DATA SUPPLIED =
- - -
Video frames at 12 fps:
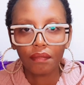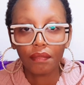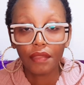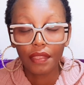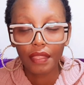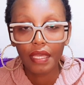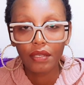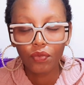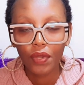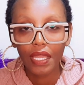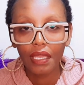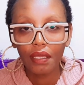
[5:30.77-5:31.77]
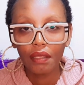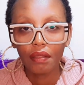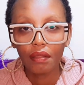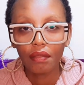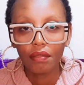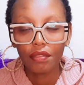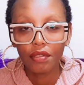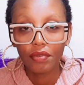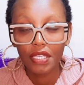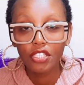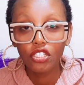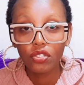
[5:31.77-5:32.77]
The third way the
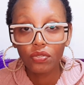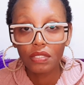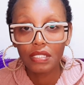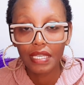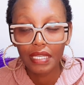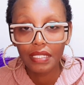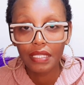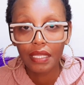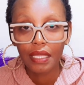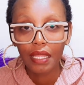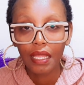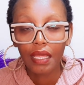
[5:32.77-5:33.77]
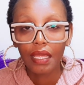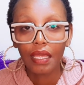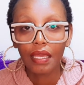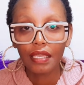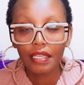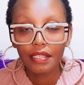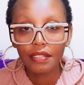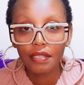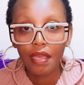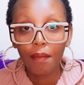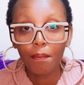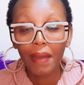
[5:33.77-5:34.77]
rich use debt is
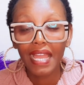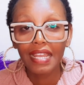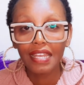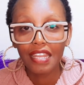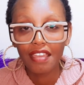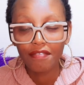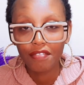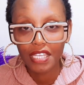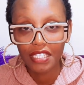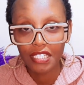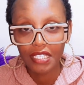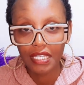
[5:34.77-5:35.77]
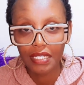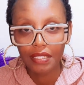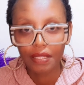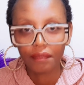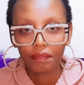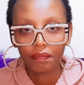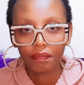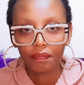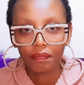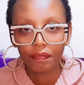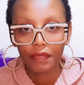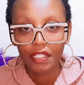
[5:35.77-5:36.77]
by leveraging it.
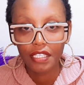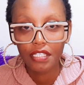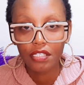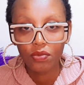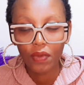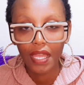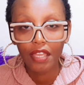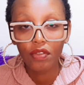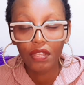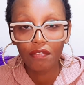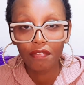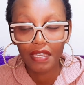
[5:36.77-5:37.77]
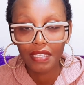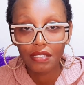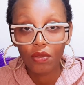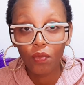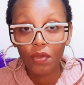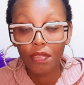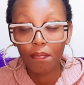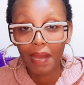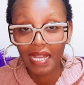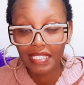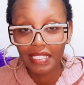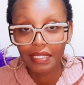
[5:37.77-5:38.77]
This is where you invest with
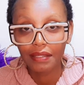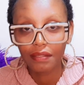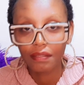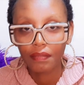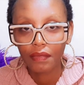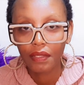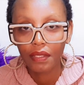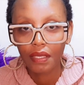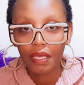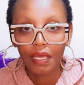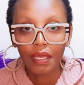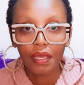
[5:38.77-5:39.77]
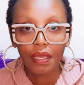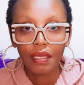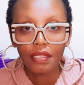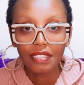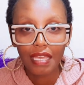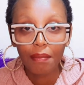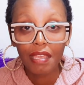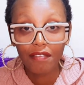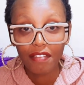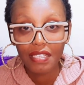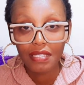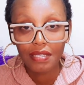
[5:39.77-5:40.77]
margins. Some
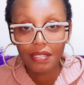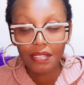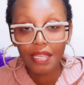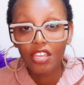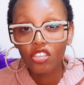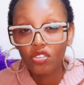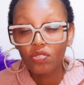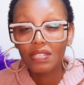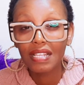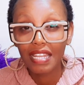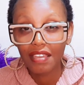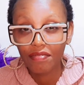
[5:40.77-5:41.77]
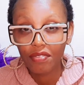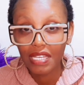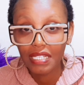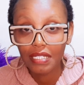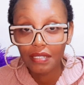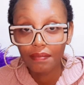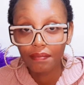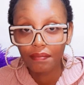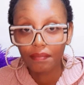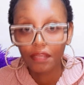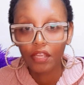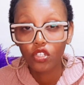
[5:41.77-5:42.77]
investors use leverage
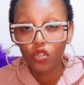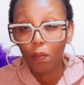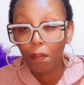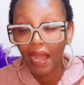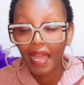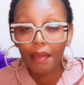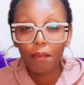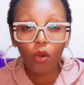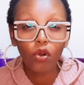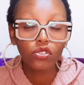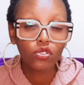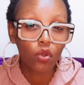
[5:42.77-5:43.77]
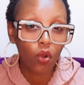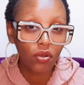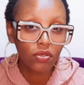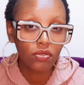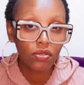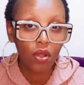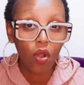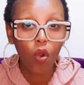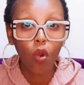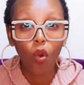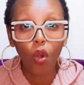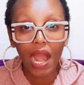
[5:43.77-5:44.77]
to buy more stocks
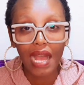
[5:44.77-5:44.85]
or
- - -
PROBLEM DESCRIPTION = The copy should start at the line that contains "[5:33.77-5:34.77]", end at the last line of the entries above, and match each line exactly, with pictures dropped.

TASK ANSWER =
[5:33.77-5:34.77]
rich use debt is
[5:34.77-5:35.77]
[5:35.77-5:36.77]
by leveraging it.
[5:36.77-5:37.77]
[5:37.77-5:38.77]
This is where you invest with
[5:38.77-5:39.77]
[5:39.77-5:40.77]
margins. Some
[5:40.77-5:41.77]
[5:41.77-5:42.77]
investors use leverage
[5:42.77-5:43.77]
[5:43.77-5:44.77]
to buy more stocks
[5:44.77-5:44.85]
or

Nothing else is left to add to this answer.